• **What is needed**: After locating the line with "[1.80-2.70s]" below, output it and each following line exactly, stopping after the line with "Lip reading: As". No pictures.

Input data Start Marker

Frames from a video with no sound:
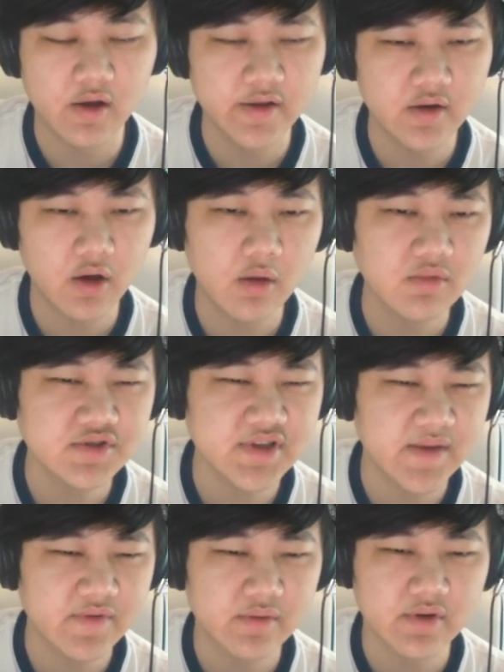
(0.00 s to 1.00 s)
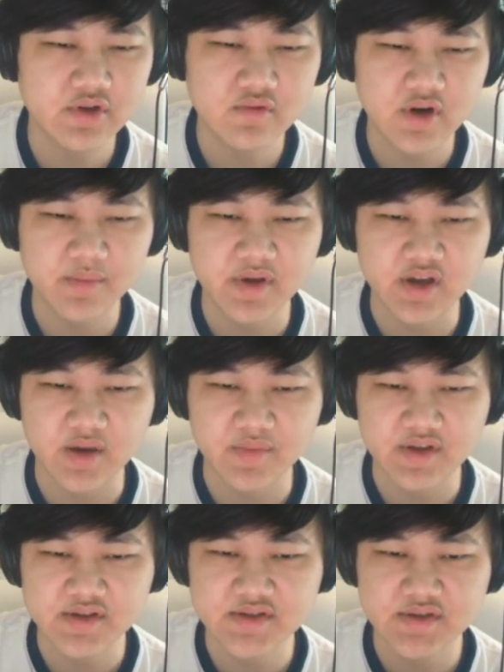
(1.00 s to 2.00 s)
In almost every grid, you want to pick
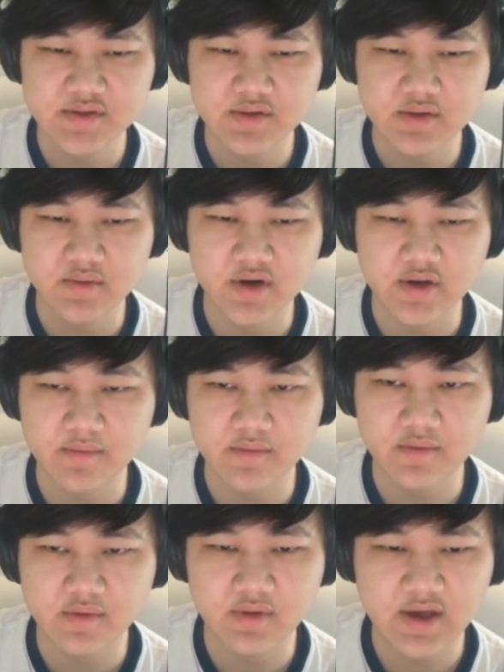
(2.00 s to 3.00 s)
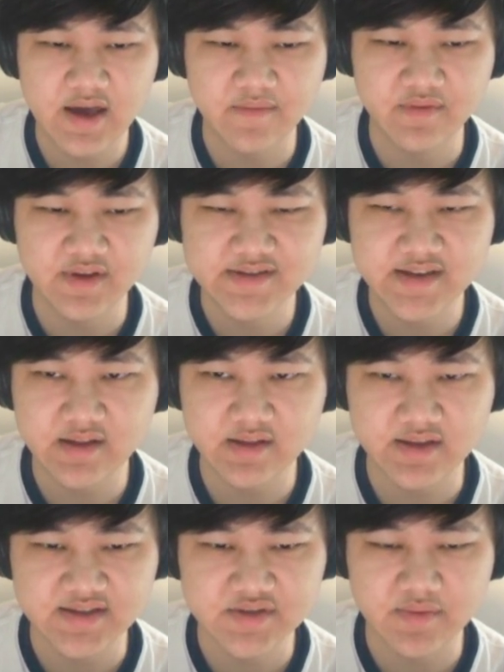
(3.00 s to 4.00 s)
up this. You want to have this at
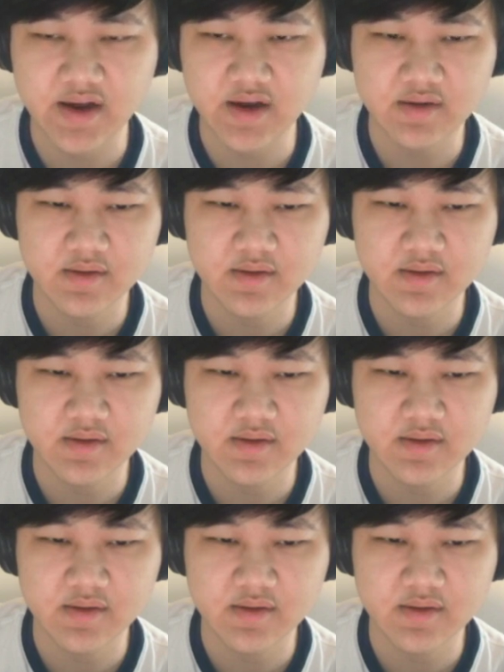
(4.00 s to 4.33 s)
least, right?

Input data End Marker
Input data Start Marker

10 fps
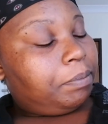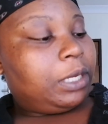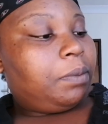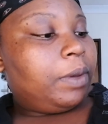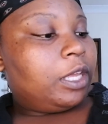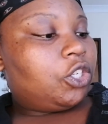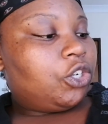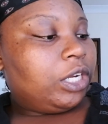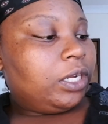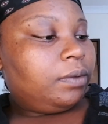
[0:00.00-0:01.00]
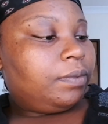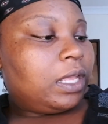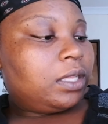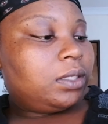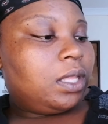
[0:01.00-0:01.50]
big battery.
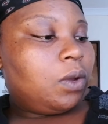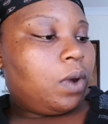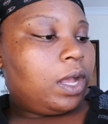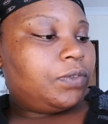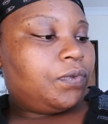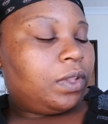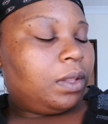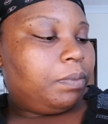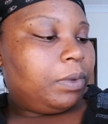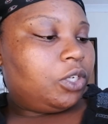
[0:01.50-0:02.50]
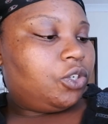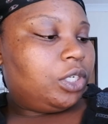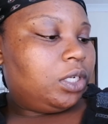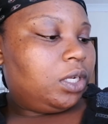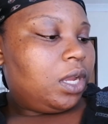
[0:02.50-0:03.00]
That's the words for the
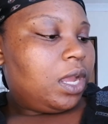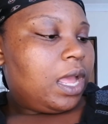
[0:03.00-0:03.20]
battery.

Input data End Marker
Input data Start Marker

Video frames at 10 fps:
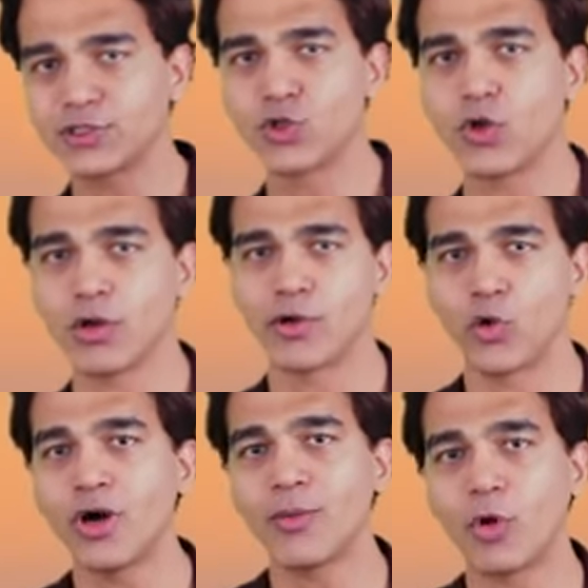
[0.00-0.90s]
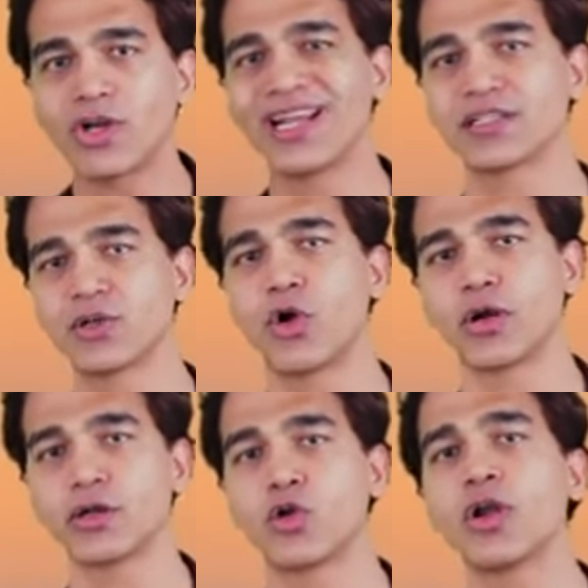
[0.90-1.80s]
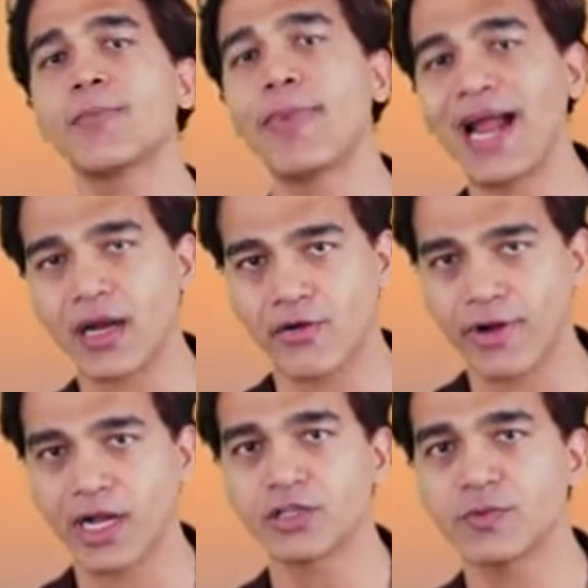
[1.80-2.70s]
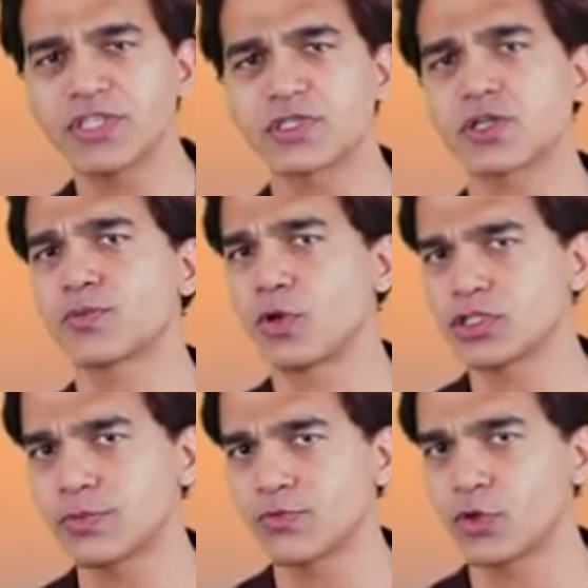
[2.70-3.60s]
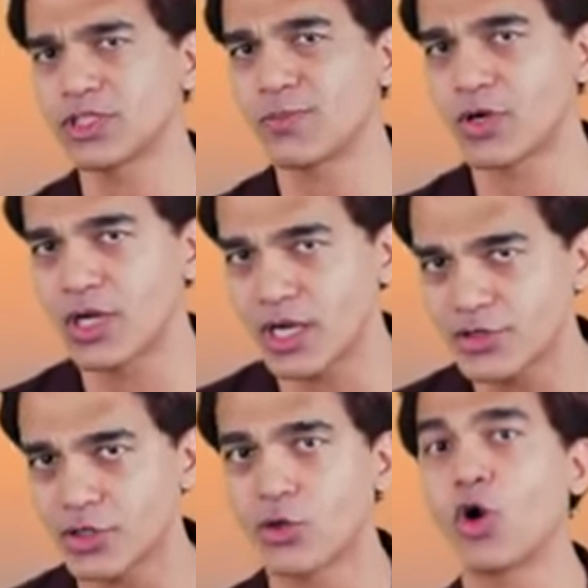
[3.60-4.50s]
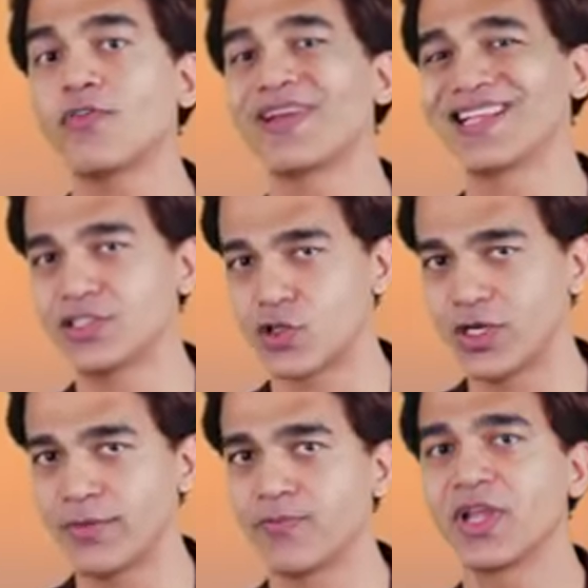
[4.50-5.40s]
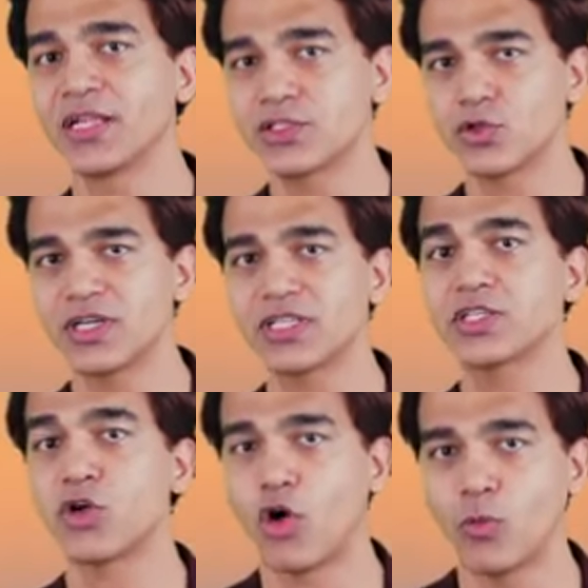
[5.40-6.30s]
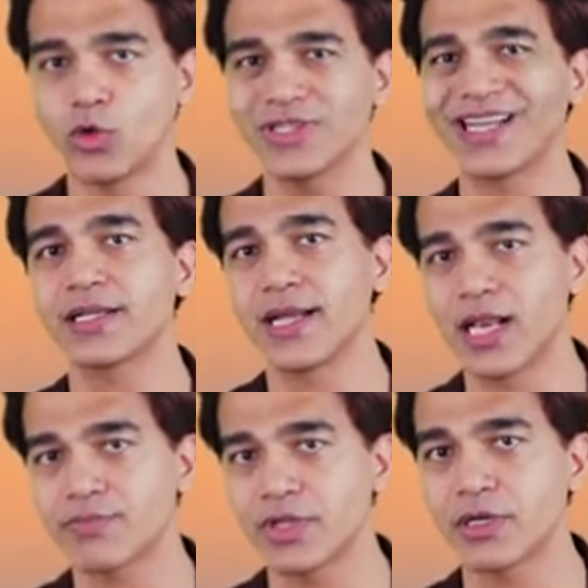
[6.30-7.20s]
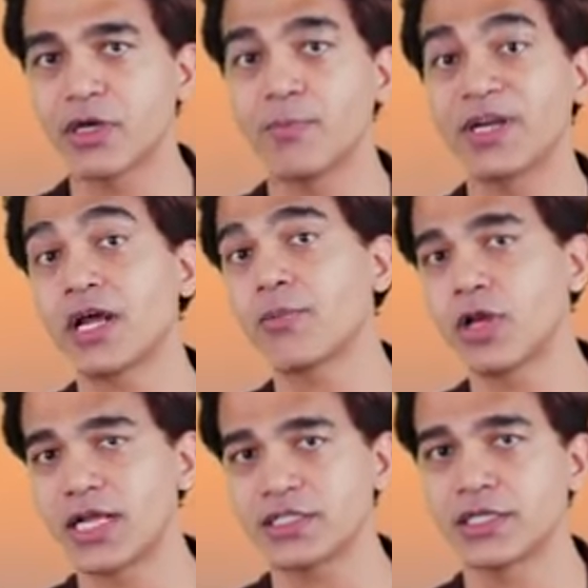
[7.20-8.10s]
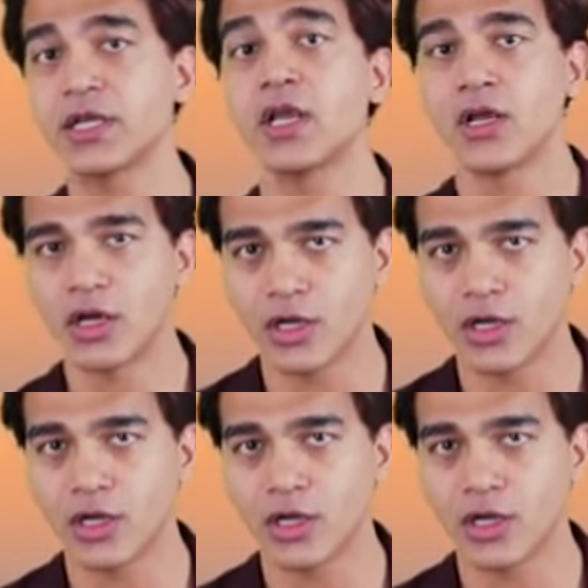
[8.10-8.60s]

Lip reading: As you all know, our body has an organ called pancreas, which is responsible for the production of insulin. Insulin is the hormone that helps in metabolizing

Input data End Marker

• **Result of this exercise**:
[1.80-2.70s]
[2.70-3.60s]
[3.60-4.50s]
[4.50-5.40s]
[5.40-6.30s]
[6.30-7.20s]
[7.20-8.10s]
[8.10-8.60s]

Lip reading: As you all know, our body has an organ called pancreas, which is responsible for the production of insulin. Insulin is the hormone that helps in metabolizing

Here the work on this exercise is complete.